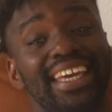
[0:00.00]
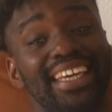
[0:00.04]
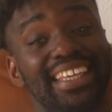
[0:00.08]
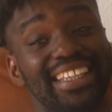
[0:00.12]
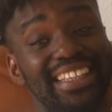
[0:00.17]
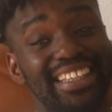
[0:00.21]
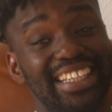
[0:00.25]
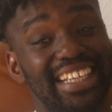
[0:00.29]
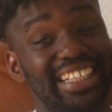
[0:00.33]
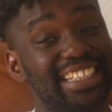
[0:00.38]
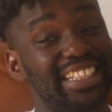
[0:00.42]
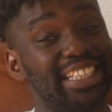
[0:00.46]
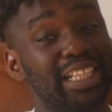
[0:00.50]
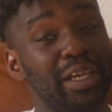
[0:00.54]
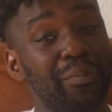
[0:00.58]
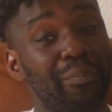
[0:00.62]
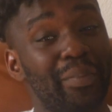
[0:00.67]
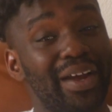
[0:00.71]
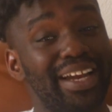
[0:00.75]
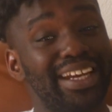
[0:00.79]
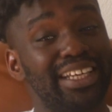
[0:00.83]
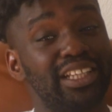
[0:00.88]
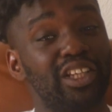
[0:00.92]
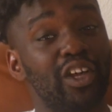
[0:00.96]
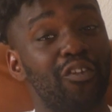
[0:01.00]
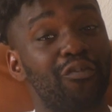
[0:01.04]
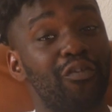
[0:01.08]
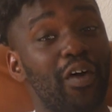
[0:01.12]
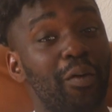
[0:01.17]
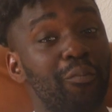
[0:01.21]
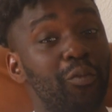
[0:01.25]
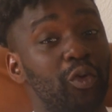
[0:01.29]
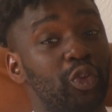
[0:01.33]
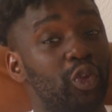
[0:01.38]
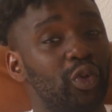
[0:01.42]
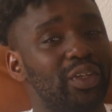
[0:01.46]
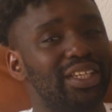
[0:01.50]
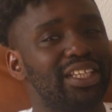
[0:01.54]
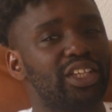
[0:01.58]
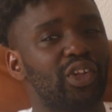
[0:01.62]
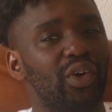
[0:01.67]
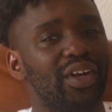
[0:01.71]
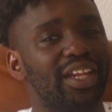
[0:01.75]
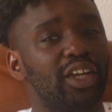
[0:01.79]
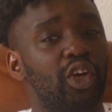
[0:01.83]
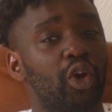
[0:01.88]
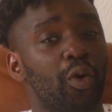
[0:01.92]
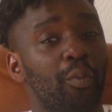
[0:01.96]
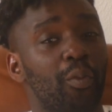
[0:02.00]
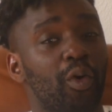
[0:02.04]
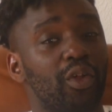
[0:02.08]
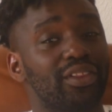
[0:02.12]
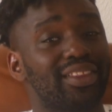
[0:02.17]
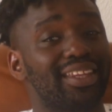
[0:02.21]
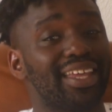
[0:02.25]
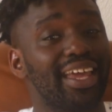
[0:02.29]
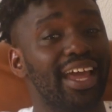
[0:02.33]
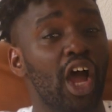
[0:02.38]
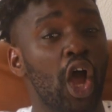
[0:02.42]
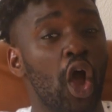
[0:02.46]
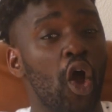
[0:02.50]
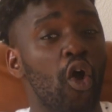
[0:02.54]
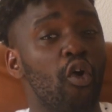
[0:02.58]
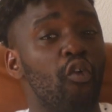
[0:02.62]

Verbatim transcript: N'hésitez pas les doffs à me donner dans les commentaires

****************************************

Task goal:
Every entry in the listing is to be duplicated precisely, except for its pictures.

Result for this task:
[0:00.00]
[0:00.04]
[0:00.08]
[0:00.12]
[0:00.17]
[0:00.21]
[0:00.25]
[0:00.29]
[0:00.33]
[0:00.38]
[0:00.42]
[0:00.46]
[0:00.50]
[0:00.54]
[0:00.58]
[0:00.62]
[0:00.67]
[0:00.71]
[0:00.75]
[0:00.79]
[0:00.83]
[0:00.88]
[0:00.92]
[0:00.96]
[0:01.00]
[0:01.04]
[0:01.08]
[0:01.12]
[0:01.17]
[0:01.21]
[0:01.25]
[0:01.29]
[0:01.33]
[0:01.38]
[0:01.42]
[0:01.46]
[0:01.50]
[0:01.54]
[0:01.58]
[0:01.62]
[0:01.67]
[0:01.71]
[0:01.75]
[0:01.79]
[0:01.83]
[0:01.88]
[0:01.92]
[0:01.96]
[0:02.00]
[0:02.04]
[0:02.08]
[0:02.12]
[0:02.17]
[0:02.21]
[0:02.25]
[0:02.29]
[0:02.33]
[0:02.38]
[0:02.42]
[0:02.46]
[0:02.50]
[0:02.54]
[0:02.58]
[0:02.62]

Verbatim transcript: N'hésitez pas les doffs à me donner dans les commentaires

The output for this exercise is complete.